Two Chicago men, Trenton Wooten, 20, and Vincent Deamon, 18, were arrested the night of Dec. 2 after police were called to the McDonald's at 624 Harlem Ave. by a silent alarm. Employees of the restaurant tripped the alarm after the two young men entered the business and one pulled a gun. After the man, who was holding a bottle of gin and speaking rather nonsensically, appeared to attempt a hold up, the other man tackled the gunman, and both fled the restaurant.
Responding River Forest police were directed to the Denny's restaurant across the street by McDonald's staff who had watched the men leave. When police found two men in the Denny's who matched the description, they brought over the McDonald's employees, who positively identified the pair.
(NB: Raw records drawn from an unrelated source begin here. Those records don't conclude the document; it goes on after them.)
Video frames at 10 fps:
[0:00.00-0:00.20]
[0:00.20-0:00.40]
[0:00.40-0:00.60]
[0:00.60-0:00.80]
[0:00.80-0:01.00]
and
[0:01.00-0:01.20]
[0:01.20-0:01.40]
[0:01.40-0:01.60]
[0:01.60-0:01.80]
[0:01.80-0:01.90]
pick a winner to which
Alas, poor Officer Yorick, t'was merely a case of life imitating not art, but armed robbery. The pair told police that they were in a theater production, and had taken the Green Line el in from the city to attend a cast party at the Harlem Avenue Denny's. When they arrived in River Forest, they were, they say, suddenly struck by inspiration.
"They decided to act out a scene they thought would be humorous," said a not-laughing Deputy Police Chief Kendra Sullivan.
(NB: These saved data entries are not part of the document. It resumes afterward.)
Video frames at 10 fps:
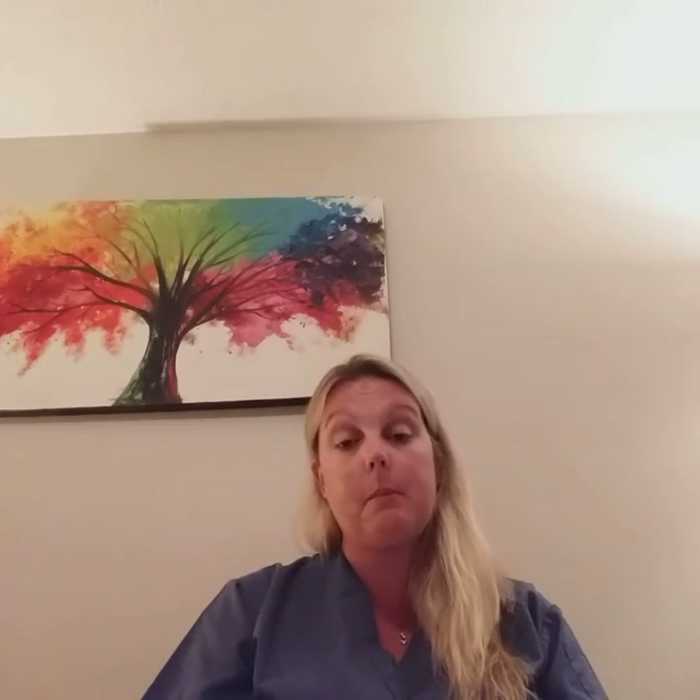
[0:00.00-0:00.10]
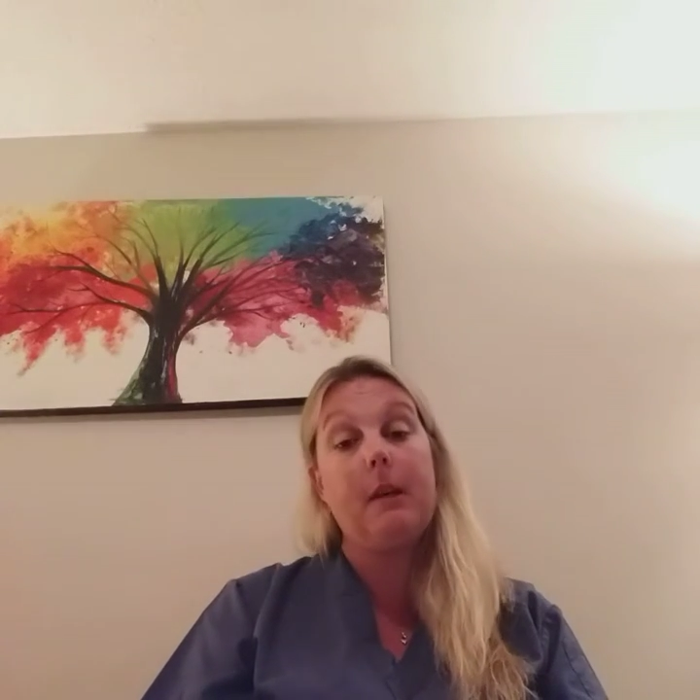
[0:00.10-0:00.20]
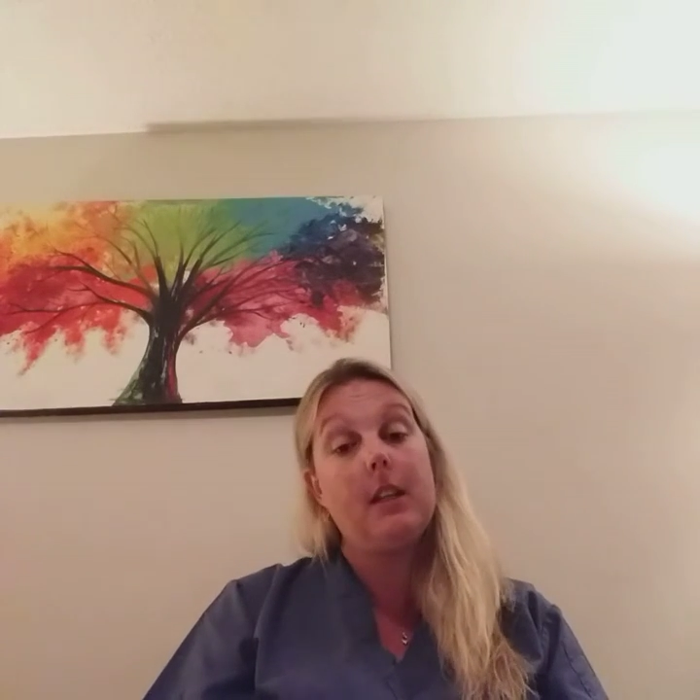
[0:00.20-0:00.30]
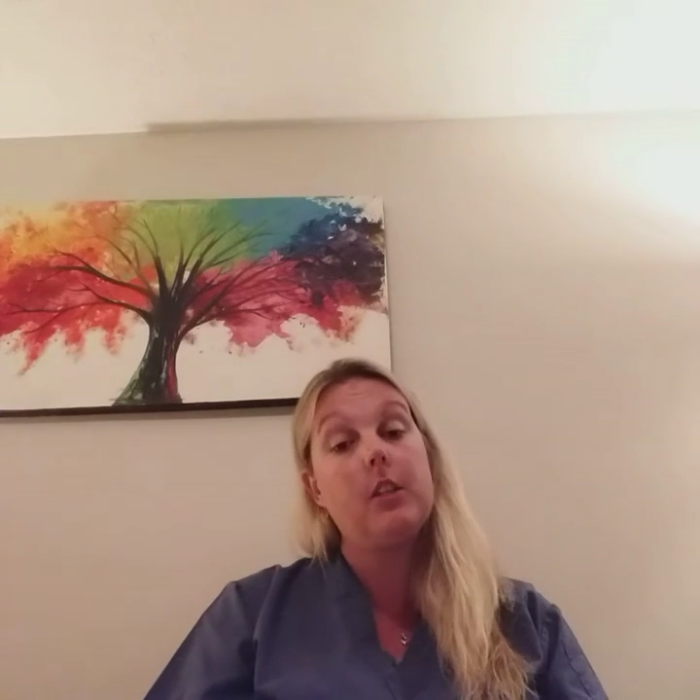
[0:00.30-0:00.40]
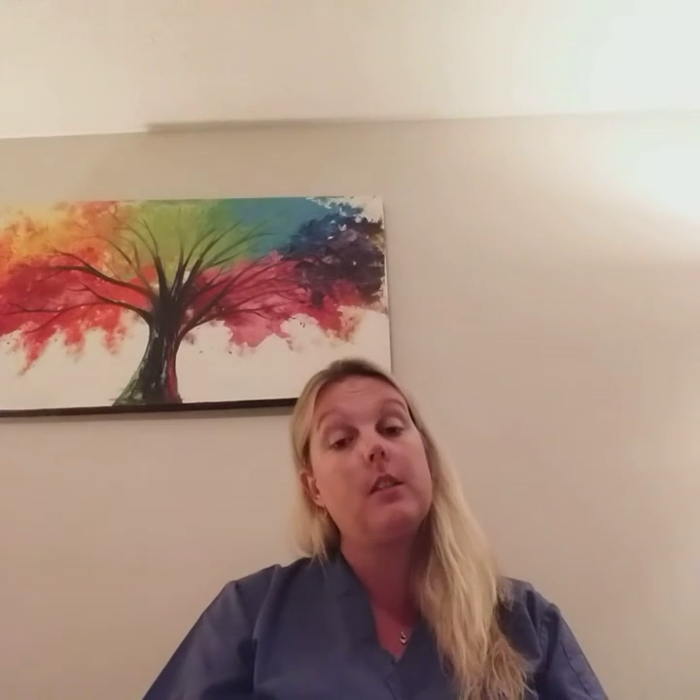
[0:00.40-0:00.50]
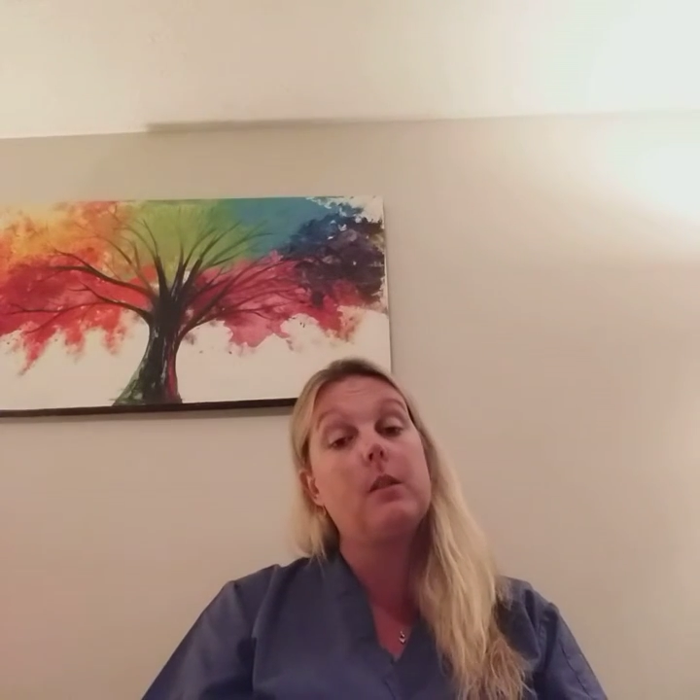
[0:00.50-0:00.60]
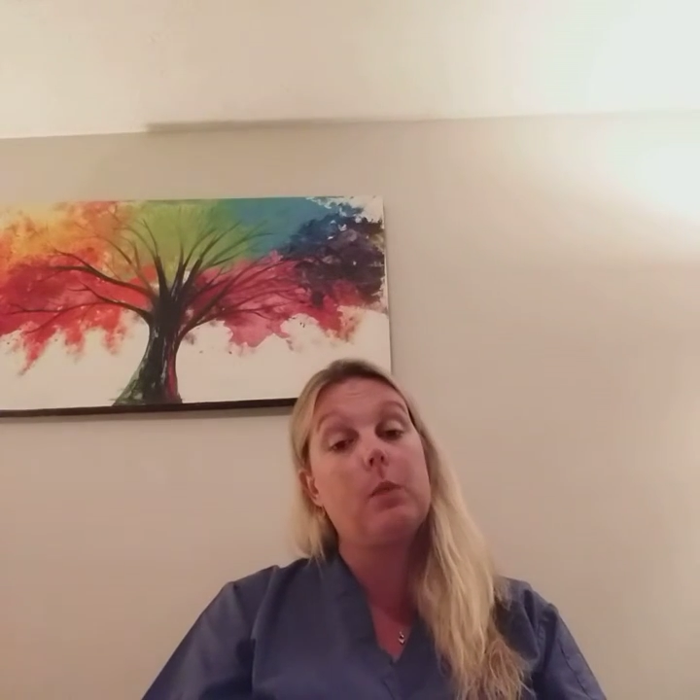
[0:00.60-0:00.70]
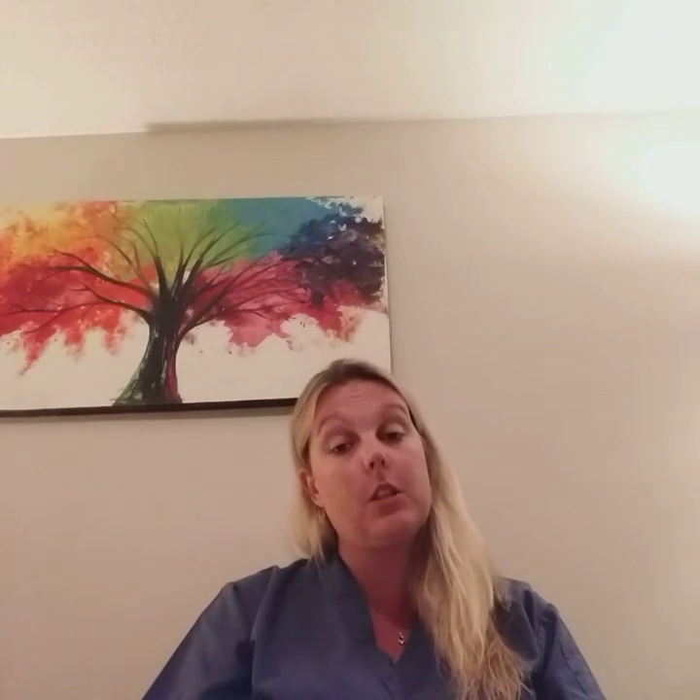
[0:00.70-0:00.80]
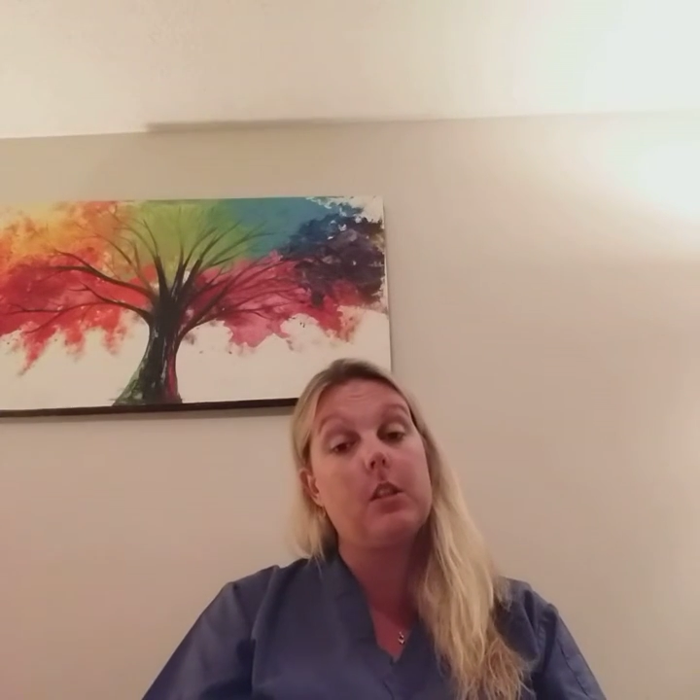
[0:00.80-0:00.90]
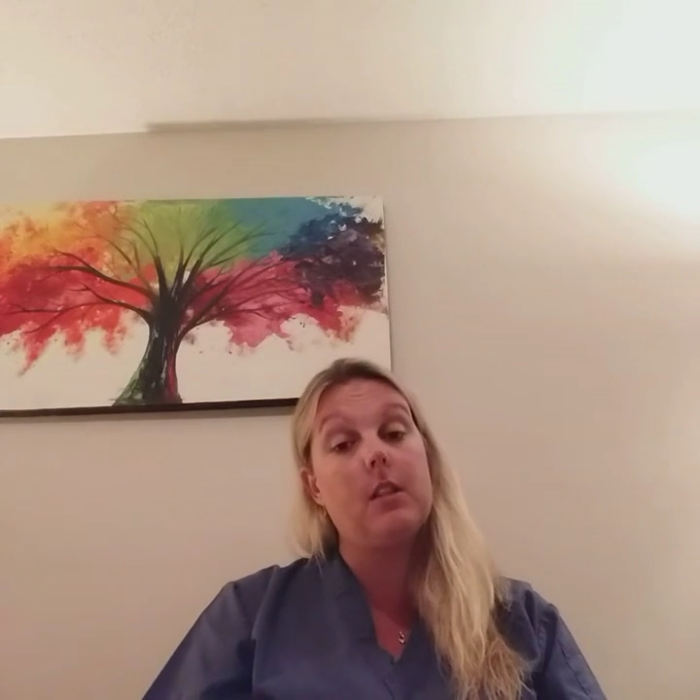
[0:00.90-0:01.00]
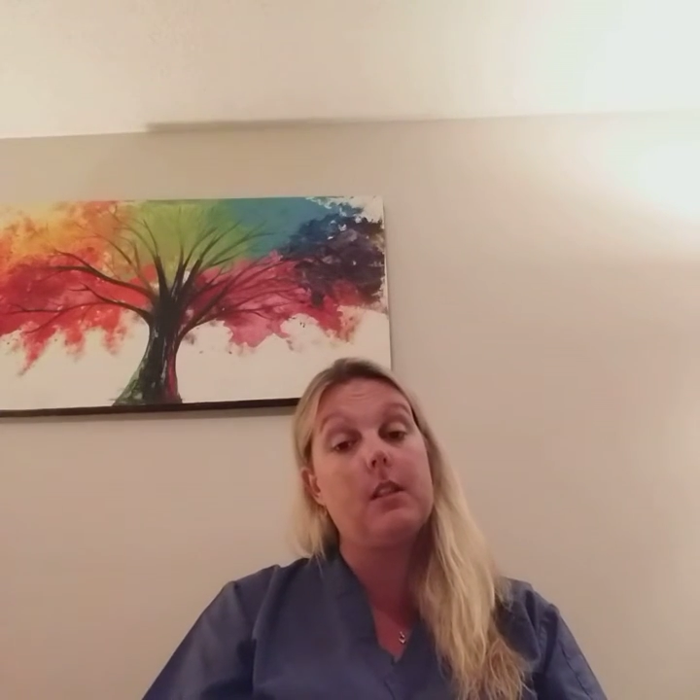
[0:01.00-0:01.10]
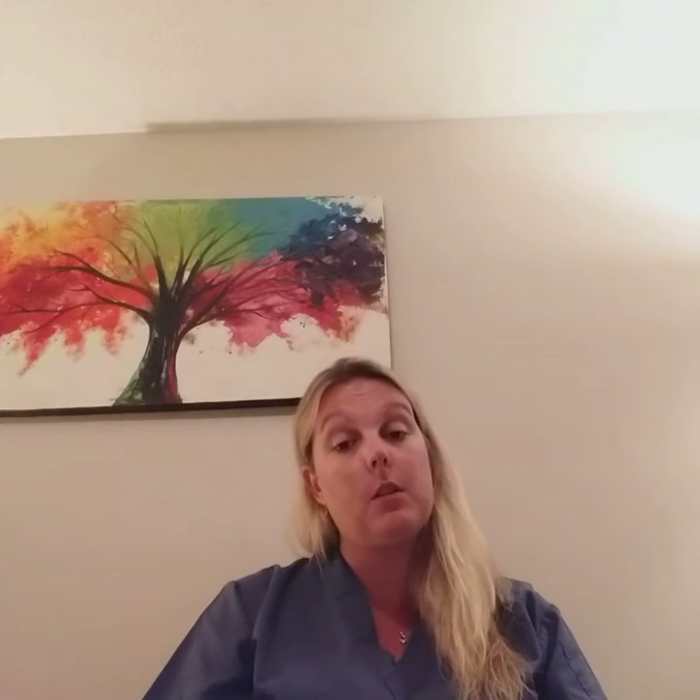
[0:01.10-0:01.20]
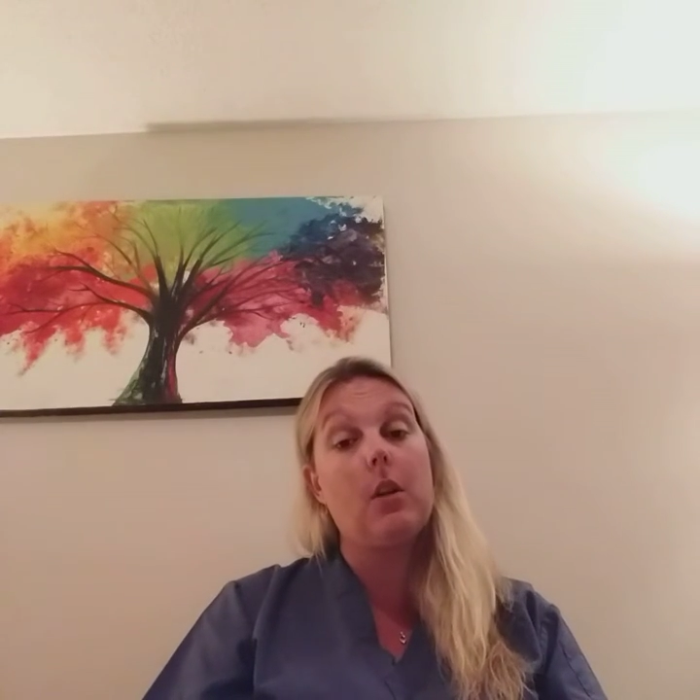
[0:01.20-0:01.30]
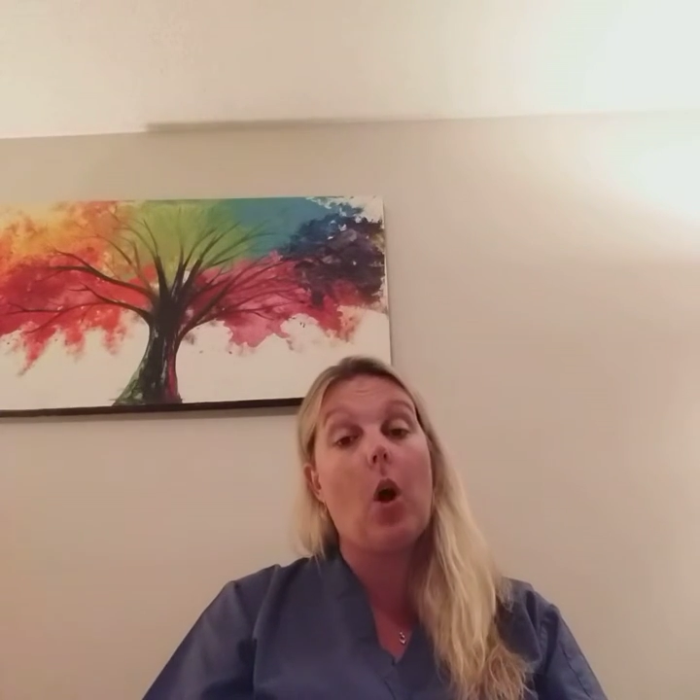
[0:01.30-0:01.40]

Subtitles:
patients' wishes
Police say that Wooten, who entered the restaurant holding what appeared to be a bottle of gin, pulled out what turned out to be a toy handgun. He walked up to the counter, uttered a bunch of "random statements," and acted intoxicated. Deamon then tackled him, and they both ran out the door and down to Denny's.
Wooten and Deamon may have been playing, but police weren't. Wooten was charged with aggravated assault and disorderly conduct and Deamon with disorderly conduct. Both men were released on bond. The two have a command performance, er court appearance, on Jan. 20 at the Maybrook Courthouse.
Curtain goes up at 9:30 a.m.
Tinker to Evers to Chance to Curse?
Everyone familiar with Chicago baseball history has heard of Tinker to Evers to Chance, the great double-play combination for the Cubs back in the early part
of the 20th century. But did you know that Joe Tinker lived in Oak Park? We didn't until we spotted the hall-of-famer's mug on our own Wall of Fame, currently on display in the Community Bank lobby. Tinker lived here from 1908-1914. That means the Cubs haven't won the World Series since the year Tinker moved to Oak Park. Uh oh. You don't suppose we're the origin of the curse, do you?
Historical Society Director Frank Lipo, who put together the list of local legends, said the response to the display has been so positive that Community Bank asked to keep the exhibit through the end of the year.
Harried on Harrison
After the recent retail snafu with Harrison Street closing to traffic just in time for the beginning of the holiday shopping season, nerves are a little frayed. So you can imagine the reaction when construction workers showed up again last Saturday. Not to worry, said Village Engineer Jim Budrick. The construction company was simply removing those annoying (and loud) metal panels covering the affected areas and paving over the trenches at the request of nearby residents. Traffic was flagged through while they worked, Budrick said. The street was never closed off completely.
Quote of the Week
"This year I had three people (in my store) the day after Thanksgiving, and they were my girlfriends from my book club."
?#34;Karen Morava, owner of Morava Studios and Careful Peach Boutique, 11 Harrison St., commenting on the street being closed.
One of the panels on the tall triptych next to the Wall of Fame at Community Bank contains a list of famous (and not-so-famous) authors under the title "Oak Park's Gift of Words." The collection is divided into four categories:
Robert St. John (died last year at the age of 100), William E. Barton (Lincoln historian), Alex Kotlowitz (current Oak Parker)
Edgar Rice Burroughs (Tarzan creator), Mignon G. Eberhart, Jane Hamilton, Carol Shields (Pulitzer Prize winner)
Alta Halverson Seymour, Harriette Gillem Robinet (current Oak Parker), Elizabeth Enright
Charles Simic (Pulitzer Prize winner), Kenneth Fearing
If you noticed a glaring omission, never fear. Ernie gets an entire panel all to himself.